* TASK DIRECTIONS: Return only the lines of the listing below that run from the line with "[00:00:00.53]" through the line with "[00:00:02.93]", both ends included, exactly as written.

* PROVIDED RECORDS:
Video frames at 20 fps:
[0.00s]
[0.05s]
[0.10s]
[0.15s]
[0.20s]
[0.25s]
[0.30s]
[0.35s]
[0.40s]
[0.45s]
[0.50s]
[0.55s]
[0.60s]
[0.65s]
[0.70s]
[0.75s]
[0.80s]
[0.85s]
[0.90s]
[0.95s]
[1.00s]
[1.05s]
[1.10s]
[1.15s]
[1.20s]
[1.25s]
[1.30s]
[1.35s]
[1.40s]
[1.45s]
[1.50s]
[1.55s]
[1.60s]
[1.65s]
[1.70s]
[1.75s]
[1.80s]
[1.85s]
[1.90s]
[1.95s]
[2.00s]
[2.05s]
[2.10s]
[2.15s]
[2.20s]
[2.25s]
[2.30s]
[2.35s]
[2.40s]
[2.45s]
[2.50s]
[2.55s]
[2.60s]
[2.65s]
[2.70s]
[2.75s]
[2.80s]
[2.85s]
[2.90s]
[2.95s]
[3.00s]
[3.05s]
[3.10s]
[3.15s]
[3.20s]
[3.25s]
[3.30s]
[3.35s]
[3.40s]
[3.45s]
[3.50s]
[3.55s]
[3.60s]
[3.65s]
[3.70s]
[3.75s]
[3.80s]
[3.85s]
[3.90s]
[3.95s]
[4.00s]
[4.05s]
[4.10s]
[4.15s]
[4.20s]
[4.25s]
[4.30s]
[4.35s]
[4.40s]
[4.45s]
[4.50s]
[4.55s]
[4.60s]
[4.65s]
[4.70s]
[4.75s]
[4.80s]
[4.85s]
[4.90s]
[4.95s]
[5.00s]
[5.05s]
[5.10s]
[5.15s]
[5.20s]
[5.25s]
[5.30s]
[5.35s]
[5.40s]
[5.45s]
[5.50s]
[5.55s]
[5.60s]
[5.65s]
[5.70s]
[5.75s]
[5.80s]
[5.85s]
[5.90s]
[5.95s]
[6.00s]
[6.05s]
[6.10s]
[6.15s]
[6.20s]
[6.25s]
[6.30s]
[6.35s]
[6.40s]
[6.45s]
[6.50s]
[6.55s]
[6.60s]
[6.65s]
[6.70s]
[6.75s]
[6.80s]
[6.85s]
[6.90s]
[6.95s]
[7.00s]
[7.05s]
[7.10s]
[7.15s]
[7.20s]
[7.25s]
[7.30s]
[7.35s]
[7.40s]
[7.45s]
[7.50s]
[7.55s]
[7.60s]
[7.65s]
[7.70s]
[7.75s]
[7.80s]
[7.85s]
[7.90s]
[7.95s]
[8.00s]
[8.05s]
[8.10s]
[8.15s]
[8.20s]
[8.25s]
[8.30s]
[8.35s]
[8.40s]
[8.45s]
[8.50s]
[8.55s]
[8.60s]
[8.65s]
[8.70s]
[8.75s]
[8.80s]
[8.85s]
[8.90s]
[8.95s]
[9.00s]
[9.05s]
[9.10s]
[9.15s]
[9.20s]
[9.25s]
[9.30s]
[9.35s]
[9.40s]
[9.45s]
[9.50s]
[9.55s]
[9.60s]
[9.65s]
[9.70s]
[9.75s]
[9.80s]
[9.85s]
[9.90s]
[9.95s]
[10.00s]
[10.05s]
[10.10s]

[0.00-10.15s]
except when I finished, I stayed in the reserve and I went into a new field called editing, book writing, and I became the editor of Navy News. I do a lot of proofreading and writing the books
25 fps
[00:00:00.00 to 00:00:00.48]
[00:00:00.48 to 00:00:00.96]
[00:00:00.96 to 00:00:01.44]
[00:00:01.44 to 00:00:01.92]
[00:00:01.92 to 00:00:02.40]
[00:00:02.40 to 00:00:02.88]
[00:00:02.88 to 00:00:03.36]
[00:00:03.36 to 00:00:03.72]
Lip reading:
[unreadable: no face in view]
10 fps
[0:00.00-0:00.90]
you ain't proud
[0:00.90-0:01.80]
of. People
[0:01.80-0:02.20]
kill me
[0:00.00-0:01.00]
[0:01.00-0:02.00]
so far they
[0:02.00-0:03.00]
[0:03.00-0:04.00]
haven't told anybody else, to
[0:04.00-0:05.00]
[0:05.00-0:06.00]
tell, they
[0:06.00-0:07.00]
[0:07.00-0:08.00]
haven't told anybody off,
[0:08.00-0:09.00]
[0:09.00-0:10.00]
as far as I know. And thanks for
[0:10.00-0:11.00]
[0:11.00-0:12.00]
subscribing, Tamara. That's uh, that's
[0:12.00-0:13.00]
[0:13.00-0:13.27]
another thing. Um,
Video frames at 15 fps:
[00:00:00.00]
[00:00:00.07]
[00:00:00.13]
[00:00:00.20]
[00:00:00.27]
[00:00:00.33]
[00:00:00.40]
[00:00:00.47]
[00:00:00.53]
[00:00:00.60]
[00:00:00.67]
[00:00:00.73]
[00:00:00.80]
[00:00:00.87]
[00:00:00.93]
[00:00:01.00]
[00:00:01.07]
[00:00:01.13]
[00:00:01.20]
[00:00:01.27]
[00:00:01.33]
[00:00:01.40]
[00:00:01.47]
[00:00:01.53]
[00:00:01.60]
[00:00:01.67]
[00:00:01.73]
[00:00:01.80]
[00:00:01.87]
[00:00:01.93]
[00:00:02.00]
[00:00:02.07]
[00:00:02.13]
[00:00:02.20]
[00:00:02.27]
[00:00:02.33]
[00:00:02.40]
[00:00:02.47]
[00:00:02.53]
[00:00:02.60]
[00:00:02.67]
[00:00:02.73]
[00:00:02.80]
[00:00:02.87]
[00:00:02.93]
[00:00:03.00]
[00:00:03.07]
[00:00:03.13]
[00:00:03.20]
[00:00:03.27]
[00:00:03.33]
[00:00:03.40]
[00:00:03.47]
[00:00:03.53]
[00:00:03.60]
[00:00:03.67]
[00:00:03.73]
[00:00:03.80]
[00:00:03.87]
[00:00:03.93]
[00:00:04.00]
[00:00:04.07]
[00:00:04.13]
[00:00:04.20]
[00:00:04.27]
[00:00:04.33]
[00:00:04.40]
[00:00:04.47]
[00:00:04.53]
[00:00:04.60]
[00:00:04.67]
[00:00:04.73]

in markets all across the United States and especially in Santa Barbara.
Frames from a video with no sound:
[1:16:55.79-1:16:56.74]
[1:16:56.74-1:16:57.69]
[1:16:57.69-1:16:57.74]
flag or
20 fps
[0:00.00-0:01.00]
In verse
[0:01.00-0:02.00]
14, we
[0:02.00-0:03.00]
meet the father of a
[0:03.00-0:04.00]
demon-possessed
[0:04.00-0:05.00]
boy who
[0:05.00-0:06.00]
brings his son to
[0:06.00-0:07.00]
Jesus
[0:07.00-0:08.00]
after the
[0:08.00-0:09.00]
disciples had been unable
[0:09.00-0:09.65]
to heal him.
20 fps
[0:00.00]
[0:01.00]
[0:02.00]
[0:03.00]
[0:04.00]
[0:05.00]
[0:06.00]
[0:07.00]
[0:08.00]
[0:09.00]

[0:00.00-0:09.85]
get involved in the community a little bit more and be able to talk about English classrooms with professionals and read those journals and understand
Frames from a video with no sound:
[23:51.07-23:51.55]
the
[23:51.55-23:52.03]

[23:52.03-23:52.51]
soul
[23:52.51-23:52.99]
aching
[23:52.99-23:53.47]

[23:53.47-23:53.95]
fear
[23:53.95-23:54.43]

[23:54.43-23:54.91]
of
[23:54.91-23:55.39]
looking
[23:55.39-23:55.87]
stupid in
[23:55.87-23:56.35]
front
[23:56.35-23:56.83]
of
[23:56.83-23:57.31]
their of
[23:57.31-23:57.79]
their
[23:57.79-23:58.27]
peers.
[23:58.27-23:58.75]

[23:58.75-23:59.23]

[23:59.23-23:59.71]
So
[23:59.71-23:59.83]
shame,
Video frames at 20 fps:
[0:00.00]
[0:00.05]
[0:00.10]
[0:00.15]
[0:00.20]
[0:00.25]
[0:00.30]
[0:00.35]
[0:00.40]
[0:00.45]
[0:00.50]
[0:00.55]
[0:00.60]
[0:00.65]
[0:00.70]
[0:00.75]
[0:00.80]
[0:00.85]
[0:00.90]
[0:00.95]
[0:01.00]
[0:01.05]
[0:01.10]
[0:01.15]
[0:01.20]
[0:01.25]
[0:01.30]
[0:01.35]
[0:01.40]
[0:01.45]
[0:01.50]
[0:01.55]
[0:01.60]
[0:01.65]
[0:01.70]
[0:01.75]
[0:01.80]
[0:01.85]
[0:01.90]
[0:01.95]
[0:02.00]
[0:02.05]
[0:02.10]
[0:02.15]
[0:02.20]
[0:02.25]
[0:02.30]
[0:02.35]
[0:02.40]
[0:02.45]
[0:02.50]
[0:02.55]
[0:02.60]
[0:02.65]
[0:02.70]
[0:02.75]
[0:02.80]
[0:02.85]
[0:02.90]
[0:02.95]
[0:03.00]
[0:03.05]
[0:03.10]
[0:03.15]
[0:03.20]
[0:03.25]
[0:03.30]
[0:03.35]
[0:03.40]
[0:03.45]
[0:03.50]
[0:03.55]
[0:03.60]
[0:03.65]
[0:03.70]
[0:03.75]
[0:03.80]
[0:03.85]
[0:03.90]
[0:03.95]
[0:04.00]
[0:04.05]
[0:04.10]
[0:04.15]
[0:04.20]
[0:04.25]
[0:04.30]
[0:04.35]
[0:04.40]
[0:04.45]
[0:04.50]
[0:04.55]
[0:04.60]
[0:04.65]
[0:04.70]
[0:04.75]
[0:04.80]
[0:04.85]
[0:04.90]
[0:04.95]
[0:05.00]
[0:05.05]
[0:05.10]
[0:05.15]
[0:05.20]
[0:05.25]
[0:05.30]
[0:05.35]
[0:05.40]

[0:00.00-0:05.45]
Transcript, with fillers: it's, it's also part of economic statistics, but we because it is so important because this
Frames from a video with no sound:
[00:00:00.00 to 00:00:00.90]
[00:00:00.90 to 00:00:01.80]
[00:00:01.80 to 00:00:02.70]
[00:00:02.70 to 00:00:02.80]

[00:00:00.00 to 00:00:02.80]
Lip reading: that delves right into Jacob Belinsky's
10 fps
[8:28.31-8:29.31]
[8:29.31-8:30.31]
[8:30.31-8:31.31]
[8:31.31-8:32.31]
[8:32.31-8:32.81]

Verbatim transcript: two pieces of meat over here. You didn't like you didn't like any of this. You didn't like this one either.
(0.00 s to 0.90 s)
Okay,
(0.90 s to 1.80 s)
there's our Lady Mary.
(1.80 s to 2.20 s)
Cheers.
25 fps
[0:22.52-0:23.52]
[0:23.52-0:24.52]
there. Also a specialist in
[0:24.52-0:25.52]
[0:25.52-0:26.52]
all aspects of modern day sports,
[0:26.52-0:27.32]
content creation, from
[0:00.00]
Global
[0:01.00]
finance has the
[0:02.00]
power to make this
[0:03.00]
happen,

* RESPONSE:
[00:00:00.53]
[00:00:00.60]
[00:00:00.67]
[00:00:00.73]
[00:00:00.80]
[00:00:00.87]
[00:00:00.93]
[00:00:01.00]
[00:00:01.07]
[00:00:01.13]
[00:00:01.20]
[00:00:01.27]
[00:00:01.33]
[00:00:01.40]
[00:00:01.47]
[00:00:01.53]
[00:00:01.60]
[00:00:01.67]
[00:00:01.73]
[00:00:01.80]
[00:00:01.87]
[00:00:01.93]
[00:00:02.00]
[00:00:02.07]
[00:00:02.13]
[00:00:02.20]
[00:00:02.27]
[00:00:02.33]
[00:00:02.40]
[00:00:02.47]
[00:00:02.53]
[00:00:02.60]
[00:00:02.67]
[00:00:02.73]
[00:00:02.80]
[00:00:02.87]
[00:00:02.93]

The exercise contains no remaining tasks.